* _Data to use_:
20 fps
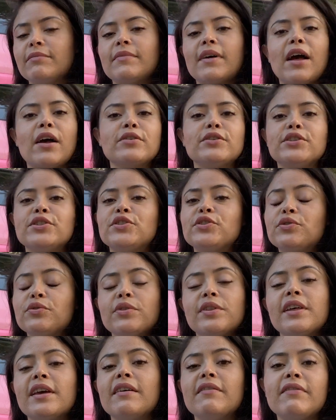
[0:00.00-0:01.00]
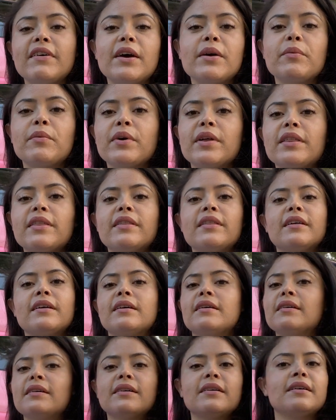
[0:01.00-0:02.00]
I'll just do the event with
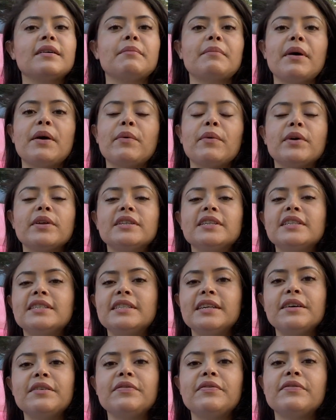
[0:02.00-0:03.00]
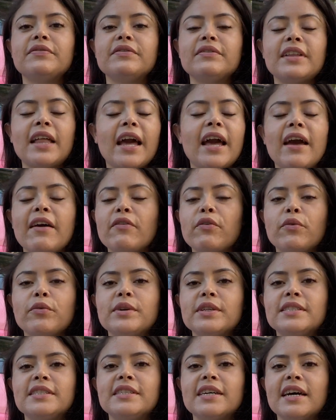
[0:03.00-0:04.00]
my welded diff like I've
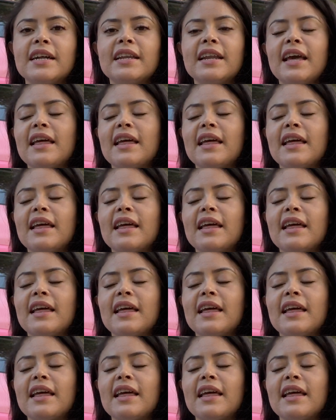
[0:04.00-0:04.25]
always done,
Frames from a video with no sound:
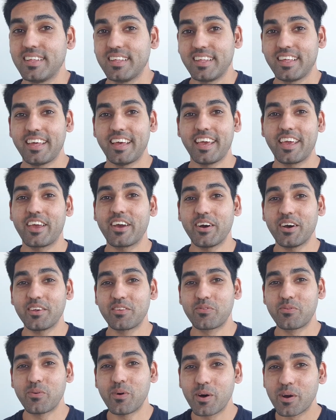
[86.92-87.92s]
Hey
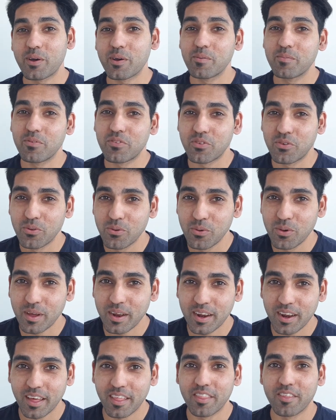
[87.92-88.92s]
guys, welcome to
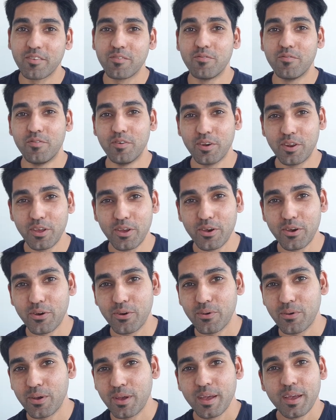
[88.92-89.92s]
another
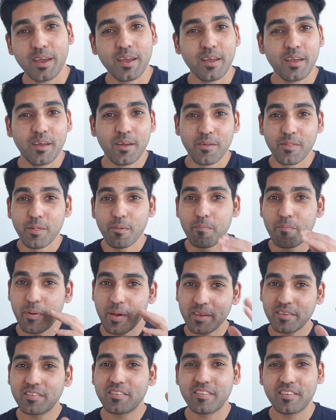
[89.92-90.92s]
video. The
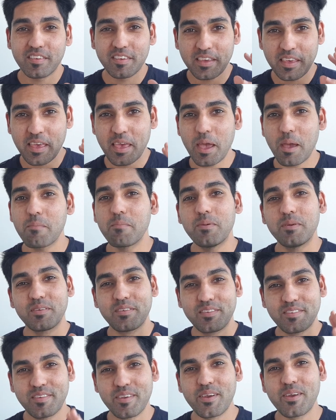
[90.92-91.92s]
best kept
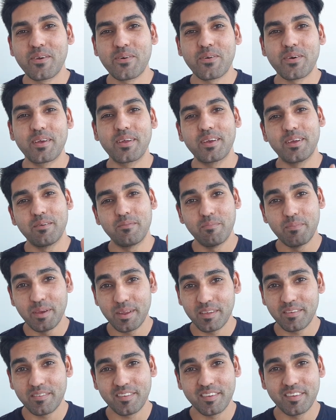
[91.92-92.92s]
secret in
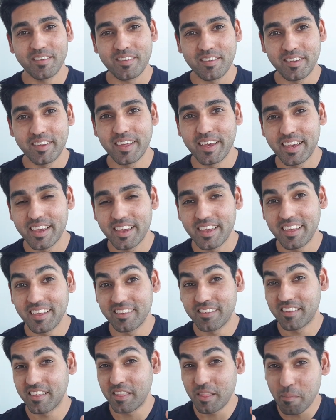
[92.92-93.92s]
medicine today is
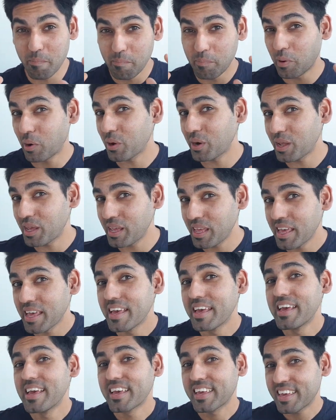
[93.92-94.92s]
that the body
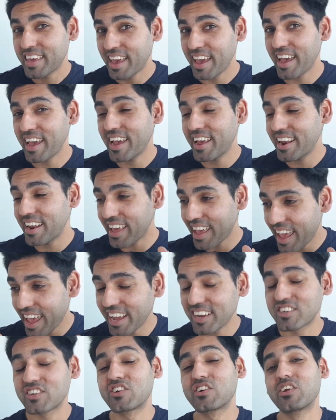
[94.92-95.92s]
can
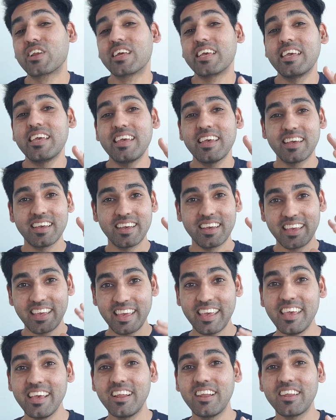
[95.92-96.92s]
actually
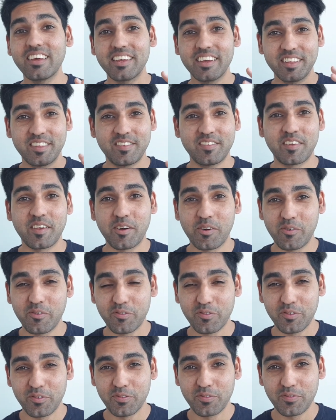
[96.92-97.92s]
heal itself.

* _Prompt_: Set the records down again exactly as given, and leave the pictures out.

* _Answer for this exercise_:
20 fps
[0:00.00-0:01.00]
[0:01.00-0:02.00]
I'll just do the event with
[0:02.00-0:03.00]
[0:03.00-0:04.00]
my welded diff like I've
[0:04.00-0:04.25]
always done,
Frames from a video with no sound:
[86.92-87.92s]
Hey
[87.92-88.92s]
guys, welcome to
[88.92-89.92s]
another
[89.92-90.92s]
video. The
[90.92-91.92s]
best kept
[91.92-92.92s]
secret in
[92.92-93.92s]
medicine today is
[93.92-94.92s]
that the body
[94.92-95.92s]
can
[95.92-96.92s]
actually
[96.92-97.92s]
heal itself.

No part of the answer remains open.